Amazon quietly unveiled a new healthcare service on Tuesday. Dubbed Amazon Care, the new service lets users chat with providers, receive mail-order prescriptions, and even receive in-home care, according to CNBC.
Amazon Care is currently limited to Amazon employees in the Seattle area. Amazon has shared few details about the service, but the company has already rolled out a new website and consumer-facing app that hint at future expansion plans.
Amazon is also hiring for a handful of positions related to the new service, including security engineers, UX designers and HR leaders. Job listings described Amazon Care as a “consumer healthcare product,” with the goal of “making high-quality healthcare easy to access.”
The current version of the app lets Amazon employees chat with a provider via text or make a video call. They can also have basic prescriptions delivered to their house, and have a nurse dispatched to their home to provide care or collect lab samples.
Amazon contracts with Oasis Medical Group to provide healthcare services.
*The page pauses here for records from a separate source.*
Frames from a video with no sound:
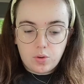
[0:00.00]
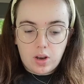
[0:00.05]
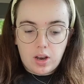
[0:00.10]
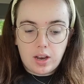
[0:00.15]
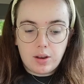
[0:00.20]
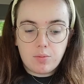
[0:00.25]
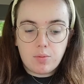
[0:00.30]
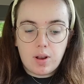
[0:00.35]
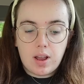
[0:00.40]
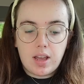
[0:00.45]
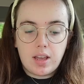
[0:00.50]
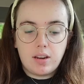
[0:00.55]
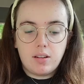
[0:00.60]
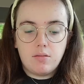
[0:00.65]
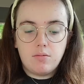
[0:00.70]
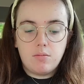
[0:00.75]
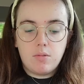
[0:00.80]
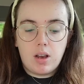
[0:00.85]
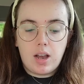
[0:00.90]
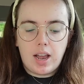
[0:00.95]
I read,
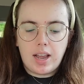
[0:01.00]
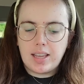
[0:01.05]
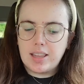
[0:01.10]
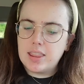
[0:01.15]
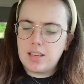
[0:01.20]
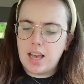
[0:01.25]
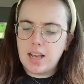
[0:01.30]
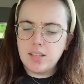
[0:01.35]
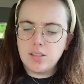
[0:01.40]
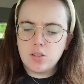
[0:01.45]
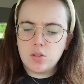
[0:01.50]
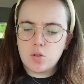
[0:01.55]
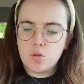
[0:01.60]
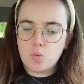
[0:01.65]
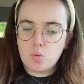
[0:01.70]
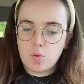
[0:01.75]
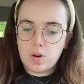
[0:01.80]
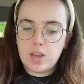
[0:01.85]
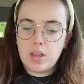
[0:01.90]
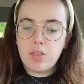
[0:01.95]
I guess,
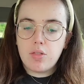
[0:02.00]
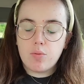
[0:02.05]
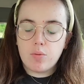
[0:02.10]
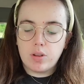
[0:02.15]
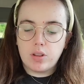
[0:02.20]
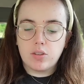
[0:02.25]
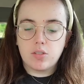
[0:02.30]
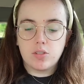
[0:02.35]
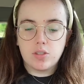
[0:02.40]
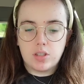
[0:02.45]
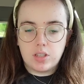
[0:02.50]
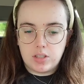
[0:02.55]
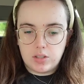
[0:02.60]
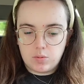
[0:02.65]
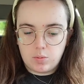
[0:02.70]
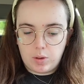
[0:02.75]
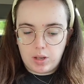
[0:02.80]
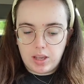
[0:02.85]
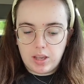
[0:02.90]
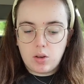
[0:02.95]
3 thrillers
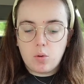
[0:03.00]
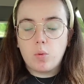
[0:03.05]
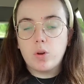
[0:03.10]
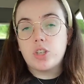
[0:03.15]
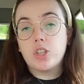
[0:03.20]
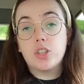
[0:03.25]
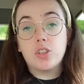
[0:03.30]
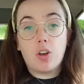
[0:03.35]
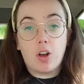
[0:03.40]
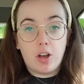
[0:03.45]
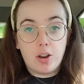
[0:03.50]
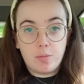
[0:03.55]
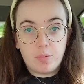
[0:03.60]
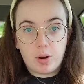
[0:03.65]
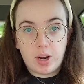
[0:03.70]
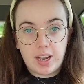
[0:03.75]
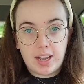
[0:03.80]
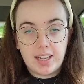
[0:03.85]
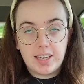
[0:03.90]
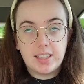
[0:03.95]
this week, which is on
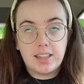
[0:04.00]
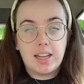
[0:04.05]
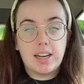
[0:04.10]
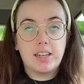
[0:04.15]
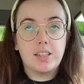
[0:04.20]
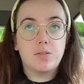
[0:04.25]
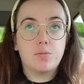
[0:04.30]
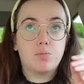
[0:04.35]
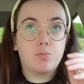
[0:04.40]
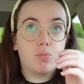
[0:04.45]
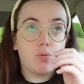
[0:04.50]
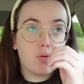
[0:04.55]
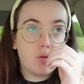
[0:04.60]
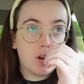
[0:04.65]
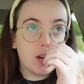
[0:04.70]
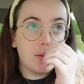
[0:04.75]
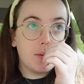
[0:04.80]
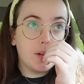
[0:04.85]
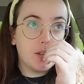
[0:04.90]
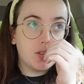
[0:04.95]
brand. That is
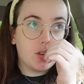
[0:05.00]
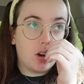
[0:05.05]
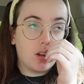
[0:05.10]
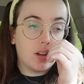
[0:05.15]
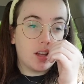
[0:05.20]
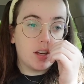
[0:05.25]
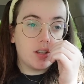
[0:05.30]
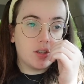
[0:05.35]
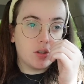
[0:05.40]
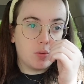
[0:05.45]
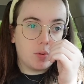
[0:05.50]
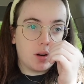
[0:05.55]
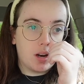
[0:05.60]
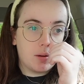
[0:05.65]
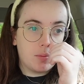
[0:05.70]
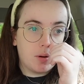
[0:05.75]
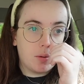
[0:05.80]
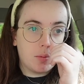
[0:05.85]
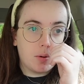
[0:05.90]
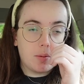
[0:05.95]
pretty much all I do when
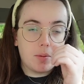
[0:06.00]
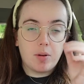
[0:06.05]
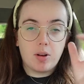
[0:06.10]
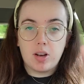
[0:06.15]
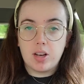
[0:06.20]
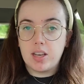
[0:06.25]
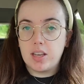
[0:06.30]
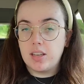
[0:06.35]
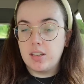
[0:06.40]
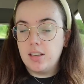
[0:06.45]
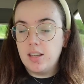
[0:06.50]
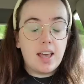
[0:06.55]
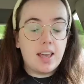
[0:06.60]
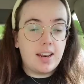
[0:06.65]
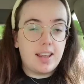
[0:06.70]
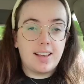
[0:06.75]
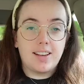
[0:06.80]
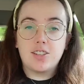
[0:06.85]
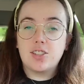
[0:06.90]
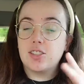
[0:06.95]
I'm on my period and
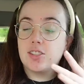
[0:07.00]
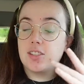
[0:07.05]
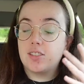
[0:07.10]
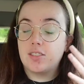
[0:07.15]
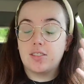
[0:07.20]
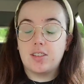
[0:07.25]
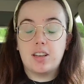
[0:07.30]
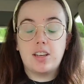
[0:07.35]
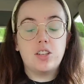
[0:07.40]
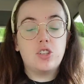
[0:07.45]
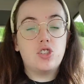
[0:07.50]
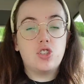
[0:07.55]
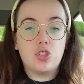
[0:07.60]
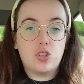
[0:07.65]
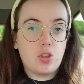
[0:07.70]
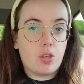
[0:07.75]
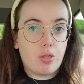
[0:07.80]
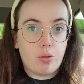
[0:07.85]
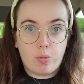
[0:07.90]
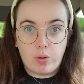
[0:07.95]
anxious, is it's
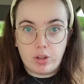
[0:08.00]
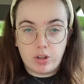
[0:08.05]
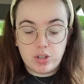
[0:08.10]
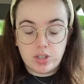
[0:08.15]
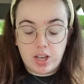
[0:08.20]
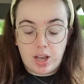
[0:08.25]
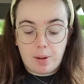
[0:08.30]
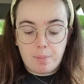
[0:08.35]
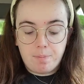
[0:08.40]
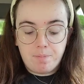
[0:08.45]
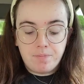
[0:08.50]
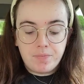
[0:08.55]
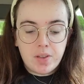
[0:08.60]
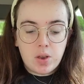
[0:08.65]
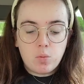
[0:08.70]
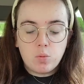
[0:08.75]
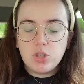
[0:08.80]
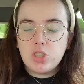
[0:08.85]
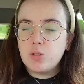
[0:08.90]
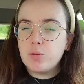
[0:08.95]
just a thriller time,
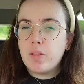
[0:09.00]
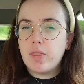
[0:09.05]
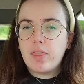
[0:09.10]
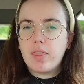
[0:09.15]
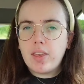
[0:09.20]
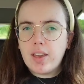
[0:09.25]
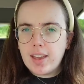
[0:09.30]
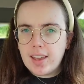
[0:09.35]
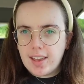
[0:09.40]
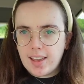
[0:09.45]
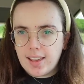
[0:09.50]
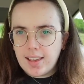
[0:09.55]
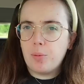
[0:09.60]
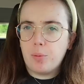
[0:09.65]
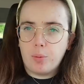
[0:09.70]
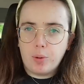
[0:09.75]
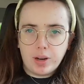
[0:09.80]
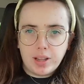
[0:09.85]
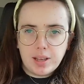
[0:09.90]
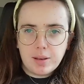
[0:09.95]
which you would think
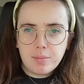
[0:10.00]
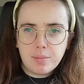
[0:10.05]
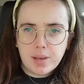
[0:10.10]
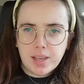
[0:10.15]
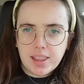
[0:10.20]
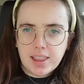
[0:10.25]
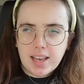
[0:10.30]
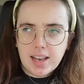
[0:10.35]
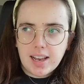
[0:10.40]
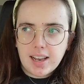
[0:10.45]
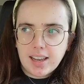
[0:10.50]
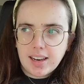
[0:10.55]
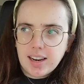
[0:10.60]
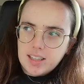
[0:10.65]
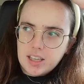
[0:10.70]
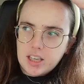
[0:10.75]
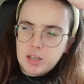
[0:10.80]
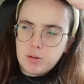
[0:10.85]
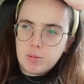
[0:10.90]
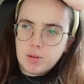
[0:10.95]
wouldn't be that.
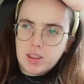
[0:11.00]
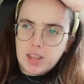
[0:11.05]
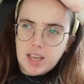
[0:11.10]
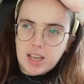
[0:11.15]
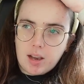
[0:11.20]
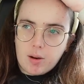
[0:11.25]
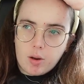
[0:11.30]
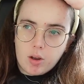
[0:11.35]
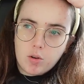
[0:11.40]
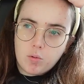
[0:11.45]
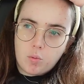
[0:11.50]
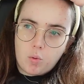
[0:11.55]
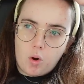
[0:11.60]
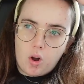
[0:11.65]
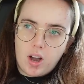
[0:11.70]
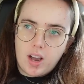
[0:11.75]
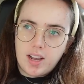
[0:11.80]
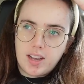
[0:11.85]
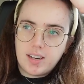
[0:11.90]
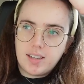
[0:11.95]
Like, you would think I would
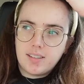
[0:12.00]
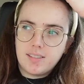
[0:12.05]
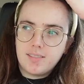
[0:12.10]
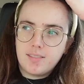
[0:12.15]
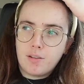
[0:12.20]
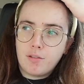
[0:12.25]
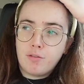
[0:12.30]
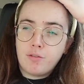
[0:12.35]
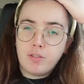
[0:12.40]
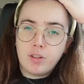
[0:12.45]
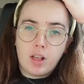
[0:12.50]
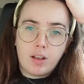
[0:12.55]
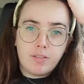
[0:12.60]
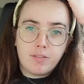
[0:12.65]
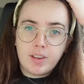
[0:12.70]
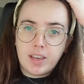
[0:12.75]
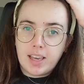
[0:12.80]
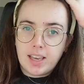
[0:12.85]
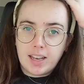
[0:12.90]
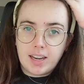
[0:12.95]
want
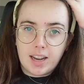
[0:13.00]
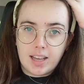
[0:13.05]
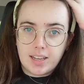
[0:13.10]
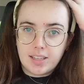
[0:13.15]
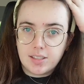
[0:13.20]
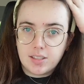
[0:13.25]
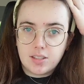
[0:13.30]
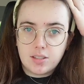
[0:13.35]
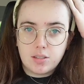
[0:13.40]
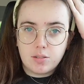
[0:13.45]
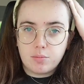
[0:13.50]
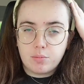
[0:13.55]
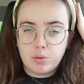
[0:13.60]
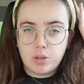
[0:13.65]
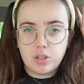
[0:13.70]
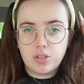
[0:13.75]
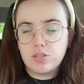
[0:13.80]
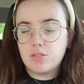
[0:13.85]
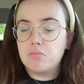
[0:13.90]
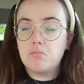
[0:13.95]
fluffy, nice
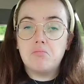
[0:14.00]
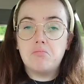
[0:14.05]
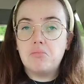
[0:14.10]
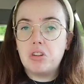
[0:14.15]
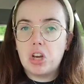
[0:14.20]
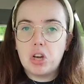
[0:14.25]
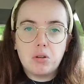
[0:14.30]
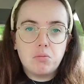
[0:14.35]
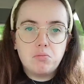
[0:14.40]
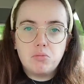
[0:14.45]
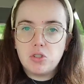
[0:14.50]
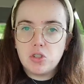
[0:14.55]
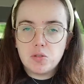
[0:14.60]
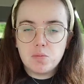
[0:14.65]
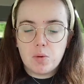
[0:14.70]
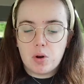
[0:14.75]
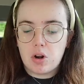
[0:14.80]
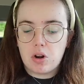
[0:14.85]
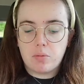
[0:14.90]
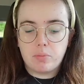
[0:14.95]
books. No, just
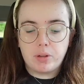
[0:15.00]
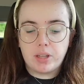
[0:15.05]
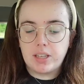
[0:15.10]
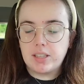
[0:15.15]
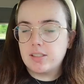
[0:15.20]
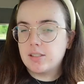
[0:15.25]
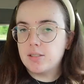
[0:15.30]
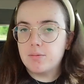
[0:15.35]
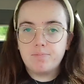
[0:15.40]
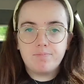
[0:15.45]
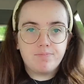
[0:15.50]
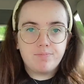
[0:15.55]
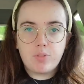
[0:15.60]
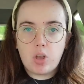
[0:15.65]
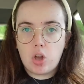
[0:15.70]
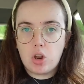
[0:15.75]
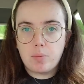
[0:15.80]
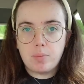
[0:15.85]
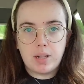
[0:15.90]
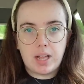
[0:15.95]
murder, please.
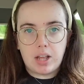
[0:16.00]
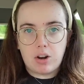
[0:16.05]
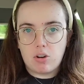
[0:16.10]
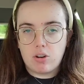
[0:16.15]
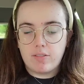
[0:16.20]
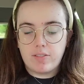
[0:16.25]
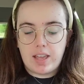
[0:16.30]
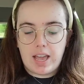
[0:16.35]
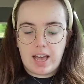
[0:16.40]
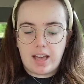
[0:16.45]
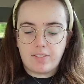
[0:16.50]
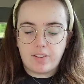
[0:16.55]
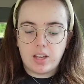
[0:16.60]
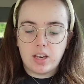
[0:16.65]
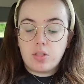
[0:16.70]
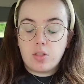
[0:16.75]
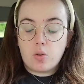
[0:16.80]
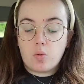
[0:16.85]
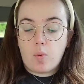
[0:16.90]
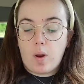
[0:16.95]
On a platter if you have it.
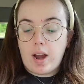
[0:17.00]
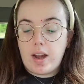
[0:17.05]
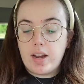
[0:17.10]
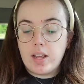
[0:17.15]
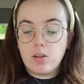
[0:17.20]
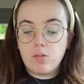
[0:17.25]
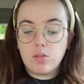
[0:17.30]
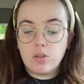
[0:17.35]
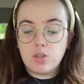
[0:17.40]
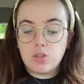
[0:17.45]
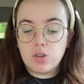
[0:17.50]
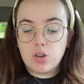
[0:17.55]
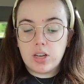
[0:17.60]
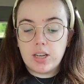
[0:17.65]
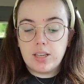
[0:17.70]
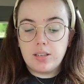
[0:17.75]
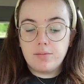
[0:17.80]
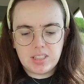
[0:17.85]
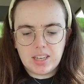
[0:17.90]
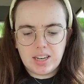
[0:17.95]
The Writing
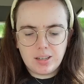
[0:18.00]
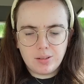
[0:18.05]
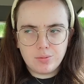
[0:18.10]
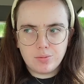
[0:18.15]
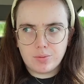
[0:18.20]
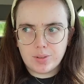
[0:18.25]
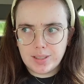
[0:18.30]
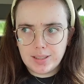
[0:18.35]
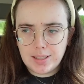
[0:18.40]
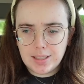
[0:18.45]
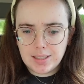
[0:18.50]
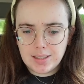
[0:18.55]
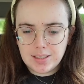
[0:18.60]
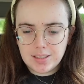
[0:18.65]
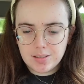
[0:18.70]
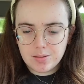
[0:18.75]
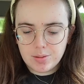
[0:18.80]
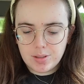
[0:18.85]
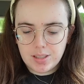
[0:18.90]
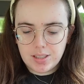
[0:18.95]
Retreat. Did I read that
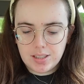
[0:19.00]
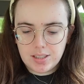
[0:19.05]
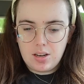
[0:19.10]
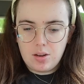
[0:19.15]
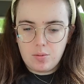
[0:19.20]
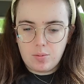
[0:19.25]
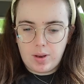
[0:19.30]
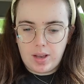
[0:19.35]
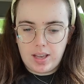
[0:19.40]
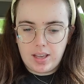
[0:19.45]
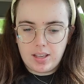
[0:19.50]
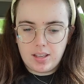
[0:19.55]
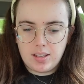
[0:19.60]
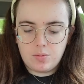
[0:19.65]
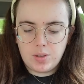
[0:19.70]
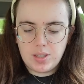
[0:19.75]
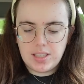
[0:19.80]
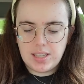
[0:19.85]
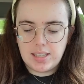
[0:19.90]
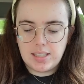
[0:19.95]
this week? No way.
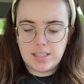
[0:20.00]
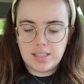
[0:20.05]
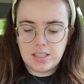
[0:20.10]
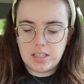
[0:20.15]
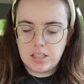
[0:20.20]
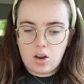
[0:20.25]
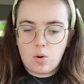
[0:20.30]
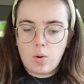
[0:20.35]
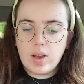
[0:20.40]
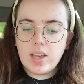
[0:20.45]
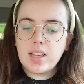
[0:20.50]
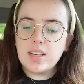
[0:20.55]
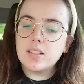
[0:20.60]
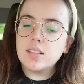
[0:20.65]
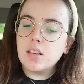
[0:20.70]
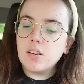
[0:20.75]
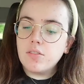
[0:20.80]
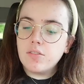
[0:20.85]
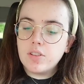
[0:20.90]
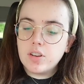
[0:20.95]
What day is it? Oh, I guess
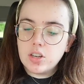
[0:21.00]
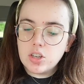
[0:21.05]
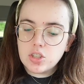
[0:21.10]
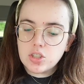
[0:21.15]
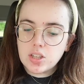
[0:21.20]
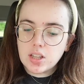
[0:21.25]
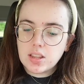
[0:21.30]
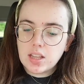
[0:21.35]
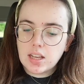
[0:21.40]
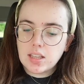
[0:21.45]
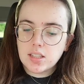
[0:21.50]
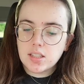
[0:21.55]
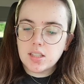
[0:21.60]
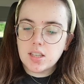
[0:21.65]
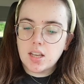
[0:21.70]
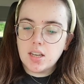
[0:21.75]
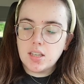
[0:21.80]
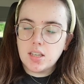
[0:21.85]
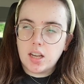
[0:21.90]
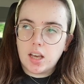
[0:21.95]
I finished that
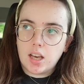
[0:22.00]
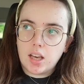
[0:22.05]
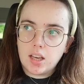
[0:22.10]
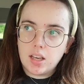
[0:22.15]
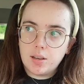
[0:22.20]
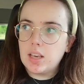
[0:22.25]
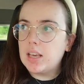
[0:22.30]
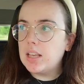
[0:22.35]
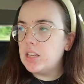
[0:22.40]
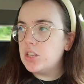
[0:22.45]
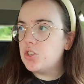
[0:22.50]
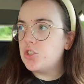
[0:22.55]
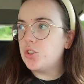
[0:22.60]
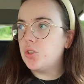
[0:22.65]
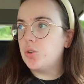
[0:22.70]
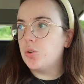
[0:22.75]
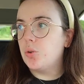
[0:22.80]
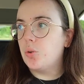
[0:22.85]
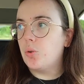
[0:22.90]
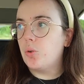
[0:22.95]
Sunday
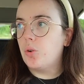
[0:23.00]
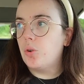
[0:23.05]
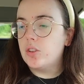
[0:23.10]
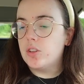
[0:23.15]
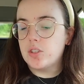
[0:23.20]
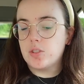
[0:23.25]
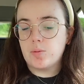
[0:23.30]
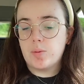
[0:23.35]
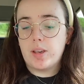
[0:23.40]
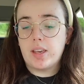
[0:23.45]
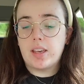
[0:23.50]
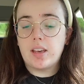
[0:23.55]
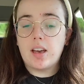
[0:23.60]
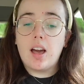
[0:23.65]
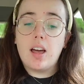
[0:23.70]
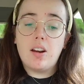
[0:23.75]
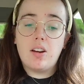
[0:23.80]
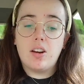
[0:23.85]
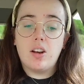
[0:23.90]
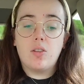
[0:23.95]
into this week.
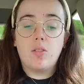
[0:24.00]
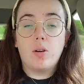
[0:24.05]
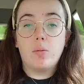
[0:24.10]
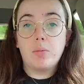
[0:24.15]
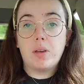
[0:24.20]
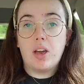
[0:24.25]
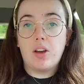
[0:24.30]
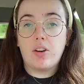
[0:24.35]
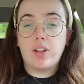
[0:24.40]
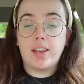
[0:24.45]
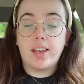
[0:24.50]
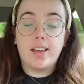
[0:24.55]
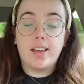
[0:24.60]
I don't know. I'm counting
But unlike many other telehealth services, Amazon doesn’t bill through insurance.
Chatting with a provider through the app is free, while video calls or in-home visits have a single, upfront cost. But it doesn’t cover everything. Some lab tests and prescription costs would still be billed through insurance.
The launch appears to be yet another move by Amazon to enter the healthcare space. Last year, the company acquired mail order pharmacy company PillPack for $753 million, a move that could poise it as a competitor to PBMs.
In 2018, the leaders of Amazon, Berkshire Hathaway and J.P. Morgan announced they would team up on a new healthcare venture called “Haven.” Details on the venture are still sparse, but the group has said it would focus on making healthcare easier to access and more affordable, starting first with employees of the three companies.
“In time, we intend to share our innovations and solutions to help others,” Haven states on its website.
Amazon Care appears to be following a similar directive.